(Saved entries)
Segment Open

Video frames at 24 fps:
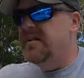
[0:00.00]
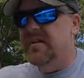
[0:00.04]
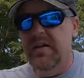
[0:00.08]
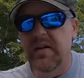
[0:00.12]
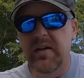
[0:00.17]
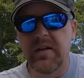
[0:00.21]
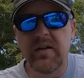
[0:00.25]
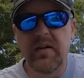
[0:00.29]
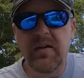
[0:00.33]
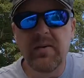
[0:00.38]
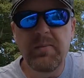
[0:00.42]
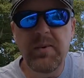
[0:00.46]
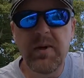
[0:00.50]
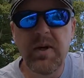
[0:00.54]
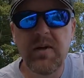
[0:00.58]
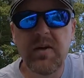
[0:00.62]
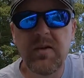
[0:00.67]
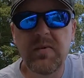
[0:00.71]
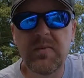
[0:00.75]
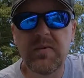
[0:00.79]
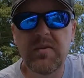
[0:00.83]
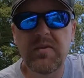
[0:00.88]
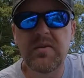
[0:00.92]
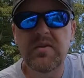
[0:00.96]
a deer up there in the
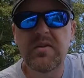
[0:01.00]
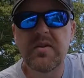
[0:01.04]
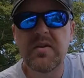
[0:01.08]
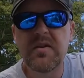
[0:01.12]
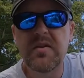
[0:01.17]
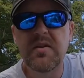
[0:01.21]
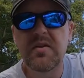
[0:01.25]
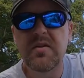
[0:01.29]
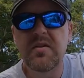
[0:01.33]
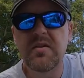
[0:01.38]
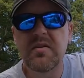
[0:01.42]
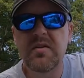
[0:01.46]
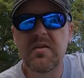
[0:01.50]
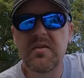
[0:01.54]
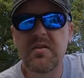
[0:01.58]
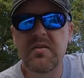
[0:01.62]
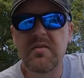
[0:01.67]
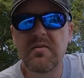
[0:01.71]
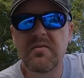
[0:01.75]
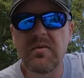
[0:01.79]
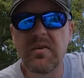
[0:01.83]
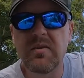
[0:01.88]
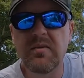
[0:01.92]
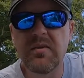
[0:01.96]
woods,
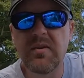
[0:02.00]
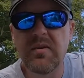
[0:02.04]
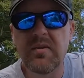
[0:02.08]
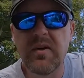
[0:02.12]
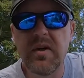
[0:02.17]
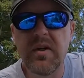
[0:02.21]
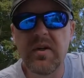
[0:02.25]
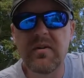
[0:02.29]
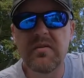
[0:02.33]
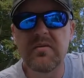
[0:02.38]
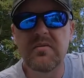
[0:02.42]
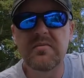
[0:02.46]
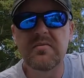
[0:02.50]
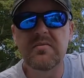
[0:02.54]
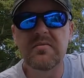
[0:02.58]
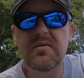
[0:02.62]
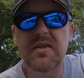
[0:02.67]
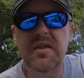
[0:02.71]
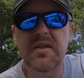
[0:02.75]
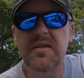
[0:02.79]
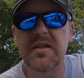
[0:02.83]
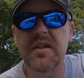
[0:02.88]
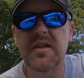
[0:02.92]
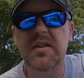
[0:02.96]
rolling around.
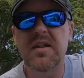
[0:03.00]
It's that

Segment Closed

WORK INSTRUCTIONS:
Reproduce all of the entries exactly as they appear, though any picture they include must be omitted.

ANSWER BOX:
Video frames at 24 fps:
[0:00.00]
[0:00.04]
[0:00.08]
[0:00.12]
[0:00.17]
[0:00.21]
[0:00.25]
[0:00.29]
[0:00.33]
[0:00.38]
[0:00.42]
[0:00.46]
[0:00.50]
[0:00.54]
[0:00.58]
[0:00.62]
[0:00.67]
[0:00.71]
[0:00.75]
[0:00.79]
[0:00.83]
[0:00.88]
[0:00.92]
[0:00.96]
a deer up there in the
[0:01.00]
[0:01.04]
[0:01.08]
[0:01.12]
[0:01.17]
[0:01.21]
[0:01.25]
[0:01.29]
[0:01.33]
[0:01.38]
[0:01.42]
[0:01.46]
[0:01.50]
[0:01.54]
[0:01.58]
[0:01.62]
[0:01.67]
[0:01.71]
[0:01.75]
[0:01.79]
[0:01.83]
[0:01.88]
[0:01.92]
[0:01.96]
woods,
[0:02.00]
[0:02.04]
[0:02.08]
[0:02.12]
[0:02.17]
[0:02.21]
[0:02.25]
[0:02.29]
[0:02.33]
[0:02.38]
[0:02.42]
[0:02.46]
[0:02.50]
[0:02.54]
[0:02.58]
[0:02.62]
[0:02.67]
[0:02.71]
[0:02.75]
[0:02.79]
[0:02.83]
[0:02.88]
[0:02.92]
[0:02.96]
rolling around.
[0:03.00]
It's that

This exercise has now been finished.